▶ _What to do_: The data below is to be returned in full and exactly.

[Collected data]

"""

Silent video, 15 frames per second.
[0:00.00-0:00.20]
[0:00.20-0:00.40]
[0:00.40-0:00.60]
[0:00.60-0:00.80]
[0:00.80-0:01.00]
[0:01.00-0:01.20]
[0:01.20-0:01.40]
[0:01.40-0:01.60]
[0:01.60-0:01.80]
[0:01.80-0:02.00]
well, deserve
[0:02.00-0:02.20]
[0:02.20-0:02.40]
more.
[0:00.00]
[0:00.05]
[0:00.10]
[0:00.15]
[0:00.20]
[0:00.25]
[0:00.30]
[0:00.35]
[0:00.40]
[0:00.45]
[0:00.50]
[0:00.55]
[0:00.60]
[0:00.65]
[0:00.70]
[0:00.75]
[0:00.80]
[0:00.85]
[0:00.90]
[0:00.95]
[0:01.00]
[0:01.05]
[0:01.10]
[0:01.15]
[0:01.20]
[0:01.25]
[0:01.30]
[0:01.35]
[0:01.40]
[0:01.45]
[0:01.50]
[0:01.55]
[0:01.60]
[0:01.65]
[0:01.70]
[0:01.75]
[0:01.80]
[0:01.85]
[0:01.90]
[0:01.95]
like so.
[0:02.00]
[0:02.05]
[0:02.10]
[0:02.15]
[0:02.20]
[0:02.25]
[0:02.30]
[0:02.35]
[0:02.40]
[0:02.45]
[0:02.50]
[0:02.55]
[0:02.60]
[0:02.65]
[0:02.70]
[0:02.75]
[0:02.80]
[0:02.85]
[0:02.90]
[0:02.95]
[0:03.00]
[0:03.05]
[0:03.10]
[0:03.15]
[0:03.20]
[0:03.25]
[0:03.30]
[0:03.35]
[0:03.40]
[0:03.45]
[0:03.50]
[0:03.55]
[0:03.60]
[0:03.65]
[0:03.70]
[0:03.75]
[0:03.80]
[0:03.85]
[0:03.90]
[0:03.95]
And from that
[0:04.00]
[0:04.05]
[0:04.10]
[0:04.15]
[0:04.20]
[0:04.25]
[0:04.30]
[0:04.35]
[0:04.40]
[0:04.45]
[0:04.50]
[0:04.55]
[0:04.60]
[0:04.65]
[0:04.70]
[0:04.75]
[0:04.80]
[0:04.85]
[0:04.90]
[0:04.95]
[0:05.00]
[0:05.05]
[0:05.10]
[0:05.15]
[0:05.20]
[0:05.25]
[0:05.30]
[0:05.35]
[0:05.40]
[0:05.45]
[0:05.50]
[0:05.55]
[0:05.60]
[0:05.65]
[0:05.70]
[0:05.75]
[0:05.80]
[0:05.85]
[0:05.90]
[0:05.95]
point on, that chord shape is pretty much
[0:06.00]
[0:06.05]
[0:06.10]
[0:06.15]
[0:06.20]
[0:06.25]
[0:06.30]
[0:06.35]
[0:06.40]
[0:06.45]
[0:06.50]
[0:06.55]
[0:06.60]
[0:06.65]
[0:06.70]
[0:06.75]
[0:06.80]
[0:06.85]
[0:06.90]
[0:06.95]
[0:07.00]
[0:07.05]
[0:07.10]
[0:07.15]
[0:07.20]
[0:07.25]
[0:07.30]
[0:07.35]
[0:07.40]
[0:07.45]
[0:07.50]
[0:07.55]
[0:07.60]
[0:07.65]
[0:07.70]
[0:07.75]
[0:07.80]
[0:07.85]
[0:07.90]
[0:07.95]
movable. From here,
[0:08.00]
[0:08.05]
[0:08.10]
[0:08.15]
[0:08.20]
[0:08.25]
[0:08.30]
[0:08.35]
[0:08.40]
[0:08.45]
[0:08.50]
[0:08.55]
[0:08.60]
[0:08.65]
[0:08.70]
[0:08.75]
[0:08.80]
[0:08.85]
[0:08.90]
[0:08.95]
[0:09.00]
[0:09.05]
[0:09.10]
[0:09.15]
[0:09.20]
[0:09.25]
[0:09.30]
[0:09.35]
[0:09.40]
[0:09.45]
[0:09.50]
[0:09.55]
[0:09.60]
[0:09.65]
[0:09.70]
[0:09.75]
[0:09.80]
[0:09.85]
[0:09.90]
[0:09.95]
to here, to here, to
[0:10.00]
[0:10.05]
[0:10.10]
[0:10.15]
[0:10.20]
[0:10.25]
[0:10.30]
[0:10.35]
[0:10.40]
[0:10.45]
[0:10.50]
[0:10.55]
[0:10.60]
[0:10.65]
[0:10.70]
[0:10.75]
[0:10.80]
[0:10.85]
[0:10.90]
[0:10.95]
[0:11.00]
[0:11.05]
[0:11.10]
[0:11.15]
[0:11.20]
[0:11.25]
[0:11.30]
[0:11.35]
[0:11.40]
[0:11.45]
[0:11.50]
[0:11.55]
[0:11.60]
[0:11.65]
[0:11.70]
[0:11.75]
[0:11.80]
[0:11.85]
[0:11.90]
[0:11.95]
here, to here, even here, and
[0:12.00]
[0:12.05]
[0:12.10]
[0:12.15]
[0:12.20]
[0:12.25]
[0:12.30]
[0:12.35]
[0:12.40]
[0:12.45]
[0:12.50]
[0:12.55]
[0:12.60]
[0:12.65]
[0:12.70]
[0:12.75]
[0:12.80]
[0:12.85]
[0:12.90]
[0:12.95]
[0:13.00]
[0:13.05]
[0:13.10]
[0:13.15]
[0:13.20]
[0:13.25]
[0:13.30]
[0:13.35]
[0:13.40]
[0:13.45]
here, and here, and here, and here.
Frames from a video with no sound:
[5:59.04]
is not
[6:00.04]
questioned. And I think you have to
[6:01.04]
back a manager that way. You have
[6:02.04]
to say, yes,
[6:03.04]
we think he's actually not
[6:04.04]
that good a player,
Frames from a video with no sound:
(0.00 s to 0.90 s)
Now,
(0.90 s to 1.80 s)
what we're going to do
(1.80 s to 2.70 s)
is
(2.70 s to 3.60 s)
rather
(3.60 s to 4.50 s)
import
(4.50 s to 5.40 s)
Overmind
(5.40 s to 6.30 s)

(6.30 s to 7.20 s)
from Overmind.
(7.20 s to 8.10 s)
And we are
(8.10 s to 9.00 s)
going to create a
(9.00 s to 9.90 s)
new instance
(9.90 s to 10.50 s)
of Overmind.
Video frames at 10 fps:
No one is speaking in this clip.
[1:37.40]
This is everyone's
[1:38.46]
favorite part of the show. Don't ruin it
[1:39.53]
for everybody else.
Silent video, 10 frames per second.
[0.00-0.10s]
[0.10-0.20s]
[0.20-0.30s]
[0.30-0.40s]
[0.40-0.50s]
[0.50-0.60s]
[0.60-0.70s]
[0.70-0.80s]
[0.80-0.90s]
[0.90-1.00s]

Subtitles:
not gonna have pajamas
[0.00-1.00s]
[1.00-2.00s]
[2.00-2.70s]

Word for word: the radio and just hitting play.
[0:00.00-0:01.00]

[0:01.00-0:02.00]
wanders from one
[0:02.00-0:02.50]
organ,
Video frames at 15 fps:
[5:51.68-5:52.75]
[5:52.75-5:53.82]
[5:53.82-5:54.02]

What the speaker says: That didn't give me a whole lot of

"""

▶ _Solution to this problem_:
Silent video, 15 frames per second.
[0:00.00-0:00.20]
[0:00.20-0:00.40]
[0:00.40-0:00.60]
[0:00.60-0:00.80]
[0:00.80-0:01.00]
[0:01.00-0:01.20]
[0:01.20-0:01.40]
[0:01.40-0:01.60]
[0:01.60-0:01.80]
[0:01.80-0:02.00]
well, deserve
[0:02.00-0:02.20]
[0:02.20-0:02.40]
more.
[0:00.00]
[0:00.05]
[0:00.10]
[0:00.15]
[0:00.20]
[0:00.25]
[0:00.30]
[0:00.35]
[0:00.40]
[0:00.45]
[0:00.50]
[0:00.55]
[0:00.60]
[0:00.65]
[0:00.70]
[0:00.75]
[0:00.80]
[0:00.85]
[0:00.90]
[0:00.95]
[0:01.00]
[0:01.05]
[0:01.10]
[0:01.15]
[0:01.20]
[0:01.25]
[0:01.30]
[0:01.35]
[0:01.40]
[0:01.45]
[0:01.50]
[0:01.55]
[0:01.60]
[0:01.65]
[0:01.70]
[0:01.75]
[0:01.80]
[0:01.85]
[0:01.90]
[0:01.95]
like so.
[0:02.00]
[0:02.05]
[0:02.10]
[0:02.15]
[0:02.20]
[0:02.25]
[0:02.30]
[0:02.35]
[0:02.40]
[0:02.45]
[0:02.50]
[0:02.55]
[0:02.60]
[0:02.65]
[0:02.70]
[0:02.75]
[0:02.80]
[0:02.85]
[0:02.90]
[0:02.95]
[0:03.00]
[0:03.05]
[0:03.10]
[0:03.15]
[0:03.20]
[0:03.25]
[0:03.30]
[0:03.35]
[0:03.40]
[0:03.45]
[0:03.50]
[0:03.55]
[0:03.60]
[0:03.65]
[0:03.70]
[0:03.75]
[0:03.80]
[0:03.85]
[0:03.90]
[0:03.95]
And from that
[0:04.00]
[0:04.05]
[0:04.10]
[0:04.15]
[0:04.20]
[0:04.25]
[0:04.30]
[0:04.35]
[0:04.40]
[0:04.45]
[0:04.50]
[0:04.55]
[0:04.60]
[0:04.65]
[0:04.70]
[0:04.75]
[0:04.80]
[0:04.85]
[0:04.90]
[0:04.95]
[0:05.00]
[0:05.05]
[0:05.10]
[0:05.15]
[0:05.20]
[0:05.25]
[0:05.30]
[0:05.35]
[0:05.40]
[0:05.45]
[0:05.50]
[0:05.55]
[0:05.60]
[0:05.65]
[0:05.70]
[0:05.75]
[0:05.80]
[0:05.85]
[0:05.90]
[0:05.95]
point on, that chord shape is pretty much
[0:06.00]
[0:06.05]
[0:06.10]
[0:06.15]
[0:06.20]
[0:06.25]
[0:06.30]
[0:06.35]
[0:06.40]
[0:06.45]
[0:06.50]
[0:06.55]
[0:06.60]
[0:06.65]
[0:06.70]
[0:06.75]
[0:06.80]
[0:06.85]
[0:06.90]
[0:06.95]
[0:07.00]
[0:07.05]
[0:07.10]
[0:07.15]
[0:07.20]
[0:07.25]
[0:07.30]
[0:07.35]
[0:07.40]
[0:07.45]
[0:07.50]
[0:07.55]
[0:07.60]
[0:07.65]
[0:07.70]
[0:07.75]
[0:07.80]
[0:07.85]
[0:07.90]
[0:07.95]
movable. From here,
[0:08.00]
[0:08.05]
[0:08.10]
[0:08.15]
[0:08.20]
[0:08.25]
[0:08.30]
[0:08.35]
[0:08.40]
[0:08.45]
[0:08.50]
[0:08.55]
[0:08.60]
[0:08.65]
[0:08.70]
[0:08.75]
[0:08.80]
[0:08.85]
[0:08.90]
[0:08.95]
[0:09.00]
[0:09.05]
[0:09.10]
[0:09.15]
[0:09.20]
[0:09.25]
[0:09.30]
[0:09.35]
[0:09.40]
[0:09.45]
[0:09.50]
[0:09.55]
[0:09.60]
[0:09.65]
[0:09.70]
[0:09.75]
[0:09.80]
[0:09.85]
[0:09.90]
[0:09.95]
to here, to here, to
[0:10.00]
[0:10.05]
[0:10.10]
[0:10.15]
[0:10.20]
[0:10.25]
[0:10.30]
[0:10.35]
[0:10.40]
[0:10.45]
[0:10.50]
[0:10.55]
[0:10.60]
[0:10.65]
[0:10.70]
[0:10.75]
[0:10.80]
[0:10.85]
[0:10.90]
[0:10.95]
[0:11.00]
[0:11.05]
[0:11.10]
[0:11.15]
[0:11.20]
[0:11.25]
[0:11.30]
[0:11.35]
[0:11.40]
[0:11.45]
[0:11.50]
[0:11.55]
[0:11.60]
[0:11.65]
[0:11.70]
[0:11.75]
[0:11.80]
[0:11.85]
[0:11.90]
[0:11.95]
here, to here, even here, and
[0:12.00]
[0:12.05]
[0:12.10]
[0:12.15]
[0:12.20]
[0:12.25]
[0:12.30]
[0:12.35]
[0:12.40]
[0:12.45]
[0:12.50]
[0:12.55]
[0:12.60]
[0:12.65]
[0:12.70]
[0:12.75]
[0:12.80]
[0:12.85]
[0:12.90]
[0:12.95]
[0:13.00]
[0:13.05]
[0:13.10]
[0:13.15]
[0:13.20]
[0:13.25]
[0:13.30]
[0:13.35]
[0:13.40]
[0:13.45]
here, and here, and here, and here.
Frames from a video with no sound:
[5:59.04]
is not
[6:00.04]
questioned. And I think you have to
[6:01.04]
back a manager that way. You have
[6:02.04]
to say, yes,
[6:03.04]
we think he's actually not
[6:04.04]
that good a player,
Frames from a video with no sound:
(0.00 s to 0.90 s)
Now,
(0.90 s to 1.80 s)
what we're going to do
(1.80 s to 2.70 s)
is
(2.70 s to 3.60 s)
rather
(3.60 s to 4.50 s)
import
(4.50 s to 5.40 s)
Overmind
(5.40 s to 6.30 s)

(6.30 s to 7.20 s)
from Overmind.
(7.20 s to 8.10 s)
And we are
(8.10 s to 9.00 s)
going to create a
(9.00 s to 9.90 s)
new instance
(9.90 s to 10.50 s)
of Overmind.
Video frames at 10 fps:
No one is speaking in this clip.
[1:37.40]
This is everyone's
[1:38.46]
favorite part of the show. Don't ruin it
[1:39.53]
for everybody else.
Silent video, 10 frames per second.
[0.00-0.10s]
[0.10-0.20s]
[0.20-0.30s]
[0.30-0.40s]
[0.40-0.50s]
[0.50-0.60s]
[0.60-0.70s]
[0.70-0.80s]
[0.80-0.90s]
[0.90-1.00s]

Subtitles:
not gonna have pajamas
[0.00-1.00s]
[1.00-2.00s]
[2.00-2.70s]

Word for word: the radio and just hitting play.
[0:00.00-0:01.00]

[0:01.00-0:02.00]
wanders from one
[0:02.00-0:02.50]
organ,
Video frames at 15 fps:
[5:51.68-5:52.75]
[5:52.75-5:53.82]
[5:53.82-5:54.02]

What the speaker says: That didn't give me a whole lot of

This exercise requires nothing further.